Personal information
- Date of birth: 1 May 2001 (age 25)
- Place of birth: Marseille, France
- Height: 1.92 m (6 ft 4 in)
- Position: Goalkeeper

Team information
- Current team: Amiens
- Number: 40

Youth career
- 2007–2012: US Michelis
- 2012–2017: Marseille
- 2017–2018: SC Bel Air

Senior career*
- Years: Team / Apps / (Gls)
- 2018–2024: Lens B / 63 / (0)
- 2021–2026: Lens / 0 / (0)
- 2024–2025: → Boulogne (loan) / 30 / (0)
- 2025–2026: → Francs Borains (loan) / 27 / (0)
- 2026–: Amiens / 0 / (0)

International career^{‡}
- 2022: Comoros U20 / 11 / (0)
- 2022–: Comoros / 17 / (0)

= Yannick Pandor =

Footballer (born 2001)

Yannick Pandor (/fr/; born 1 May 2001) is a professional footballer who plays as a goalkeeper for club Amiens.
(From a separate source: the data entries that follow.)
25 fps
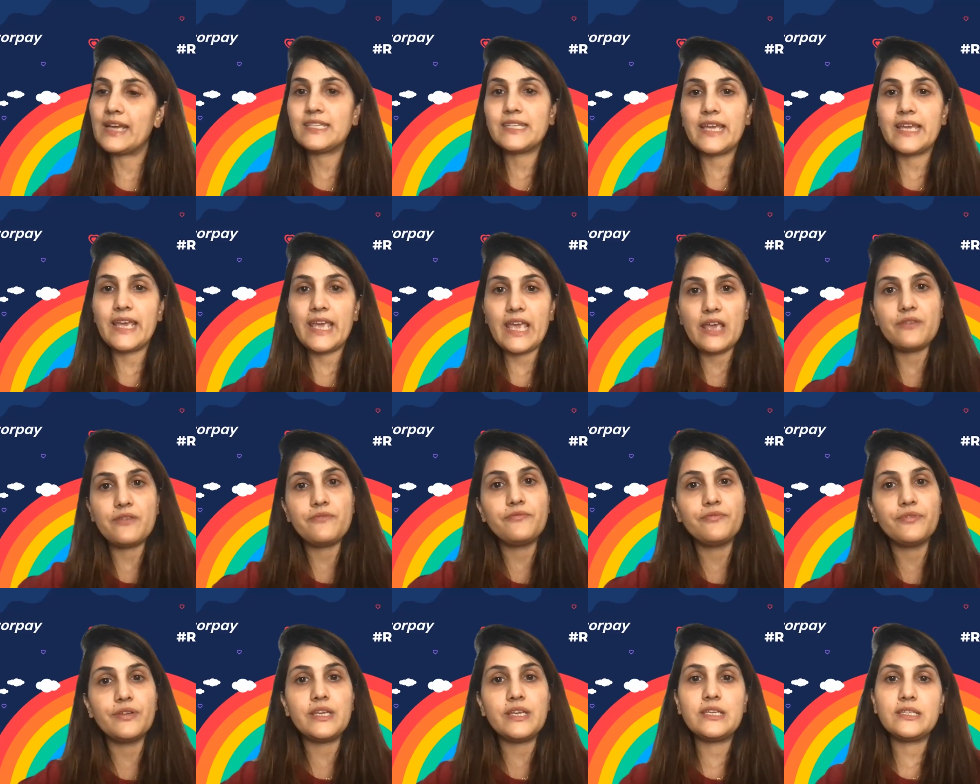at
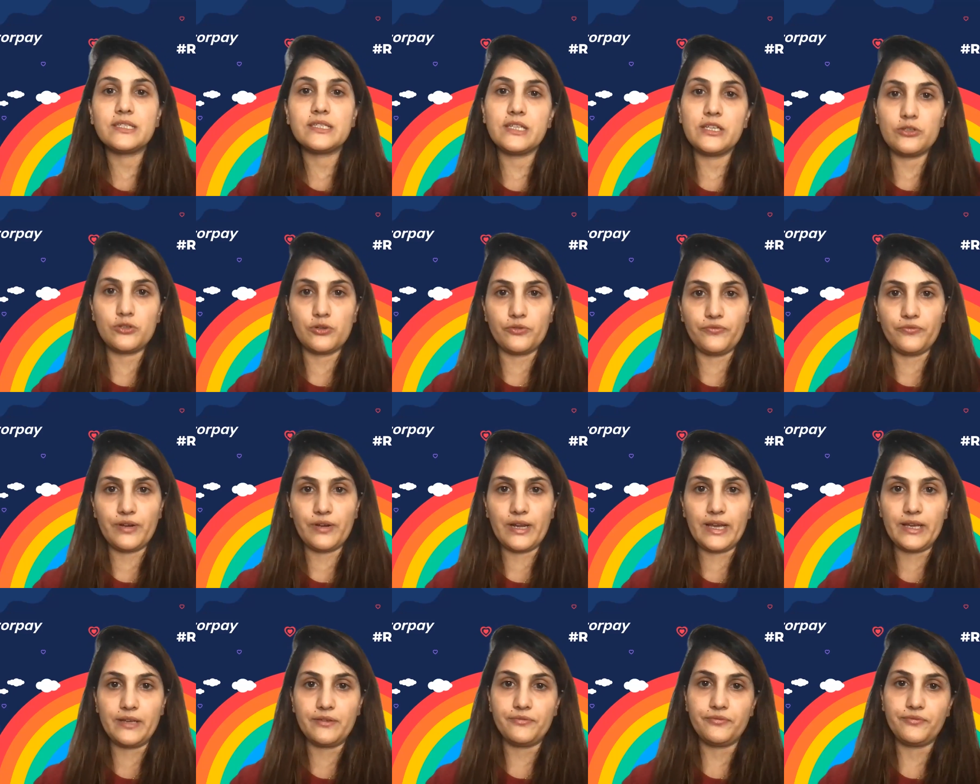every stage of
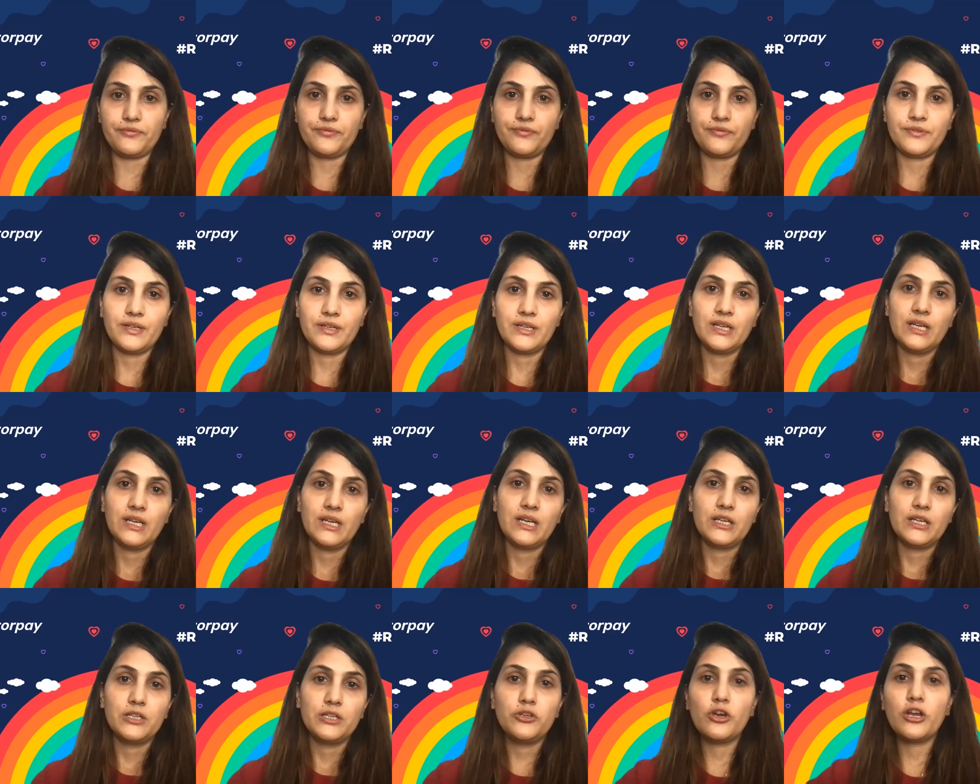life.
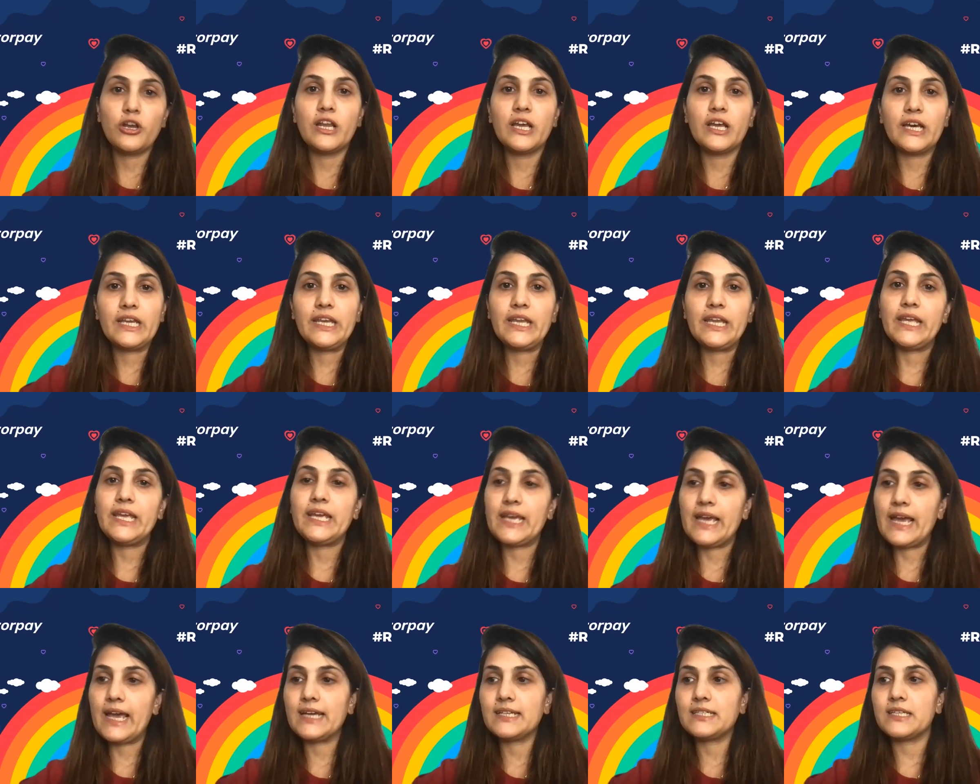You're
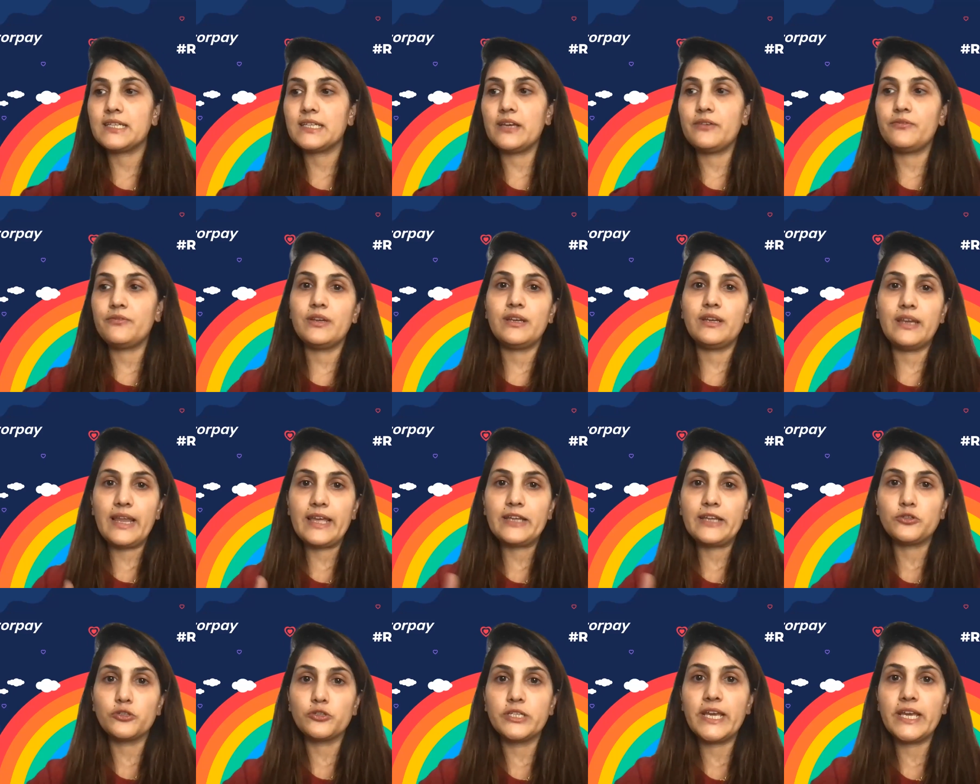learning at every,
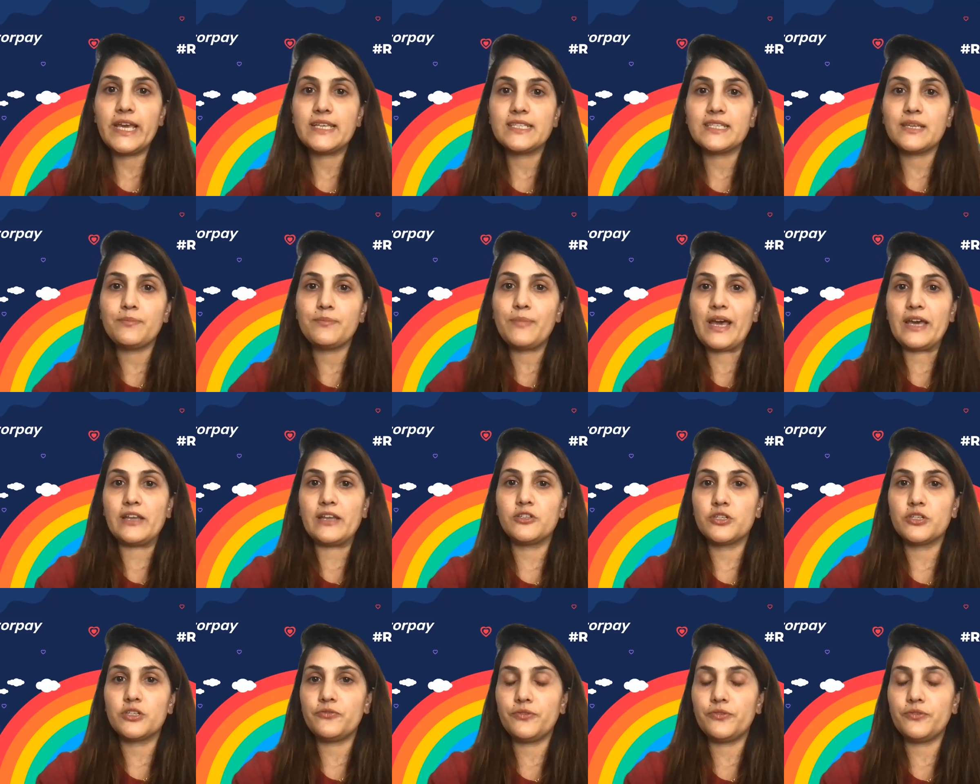like today as a
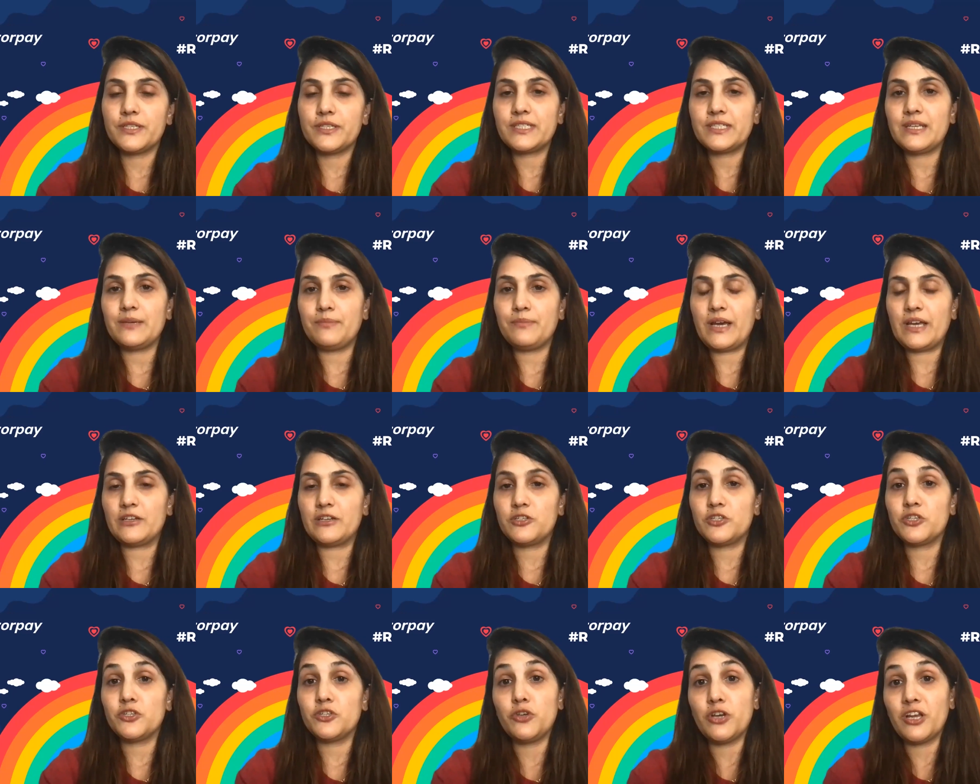manager, first time
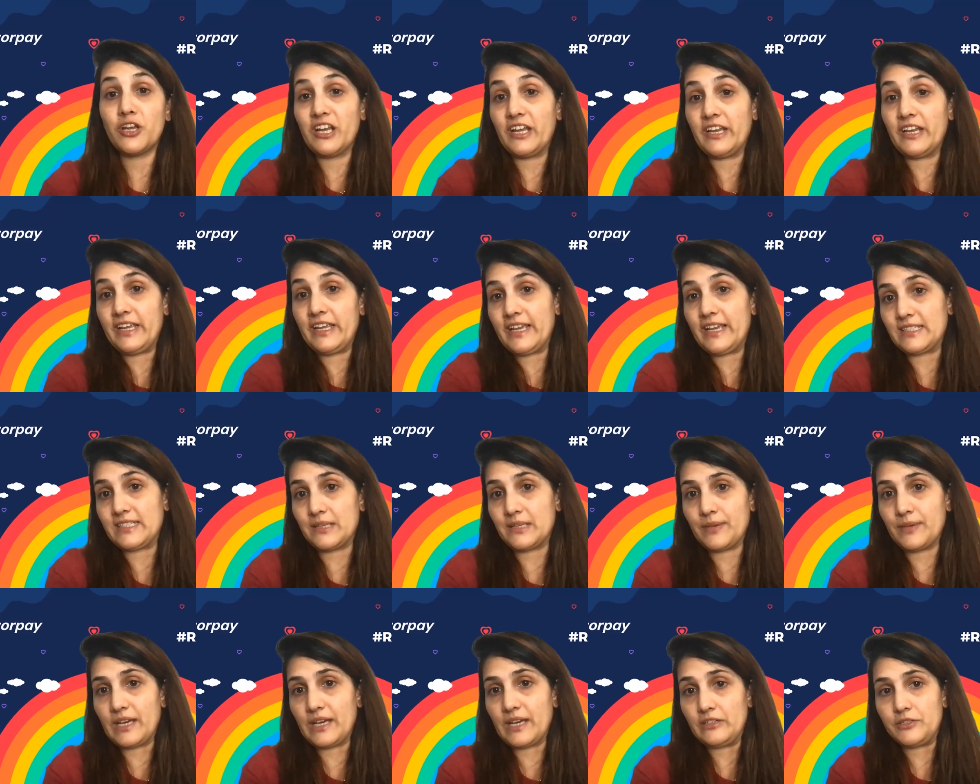manager, you're learning as
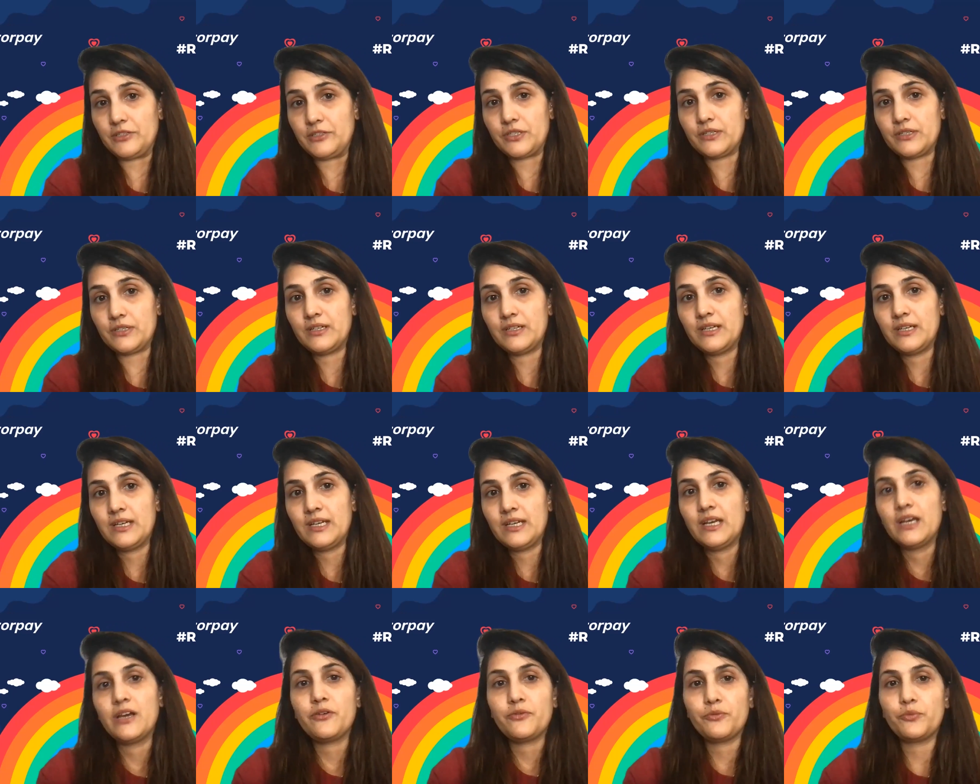a manager.
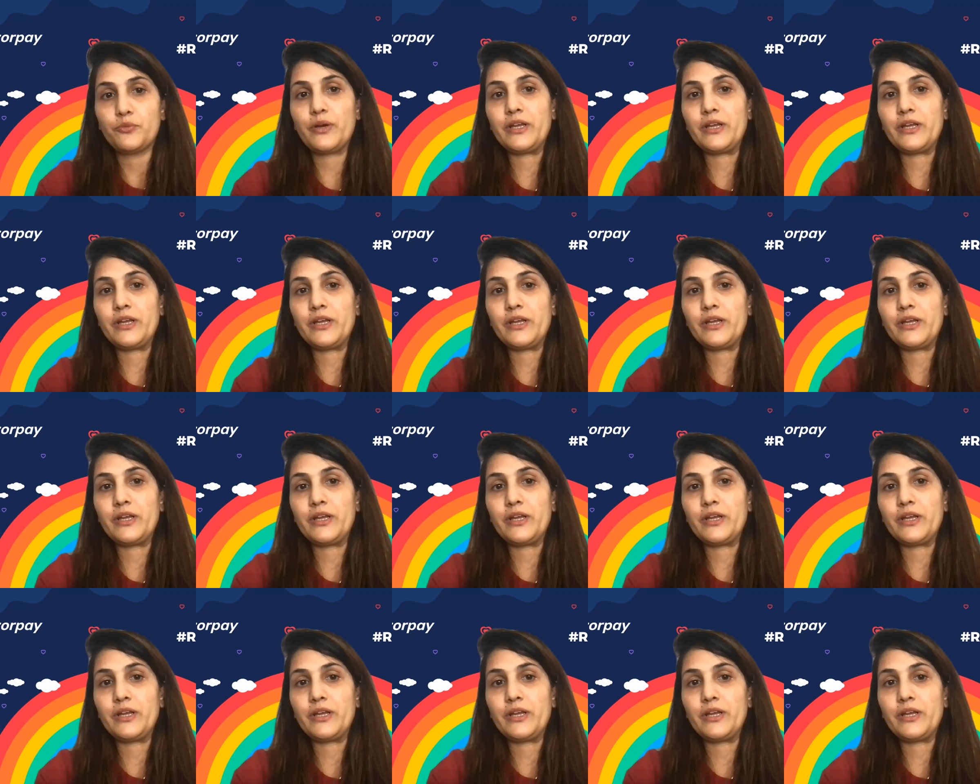Yeah.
Born in France, he plays for the Comoros national team.

==Club career==
Pandor is product of the youth academies of Michelis, Marseille and Bel Air. He started his career with the reserves of the French club Lens in 2018. On 27 July 2022, he signed a professional contract with the club until 2023.

==International career==
Pandor was born in France to a Martiniquais father and a mother of Malagasy and Comorian descent. He holds French and Comorian nationalities. He represented the Comoros U20s at the 2022 Maurice Revello Tournament. He debuted with the senior Comoros national team in a friendly 2–1 win over Ethiopia on 25 March 2022.

On 11 December 2025, Pandor was called up to the Comoros squad for the 2025 Africa Cup of Nations.

==Personal life==
Pandor's cousins Yannis and Ehsan Kari are also professional footballers.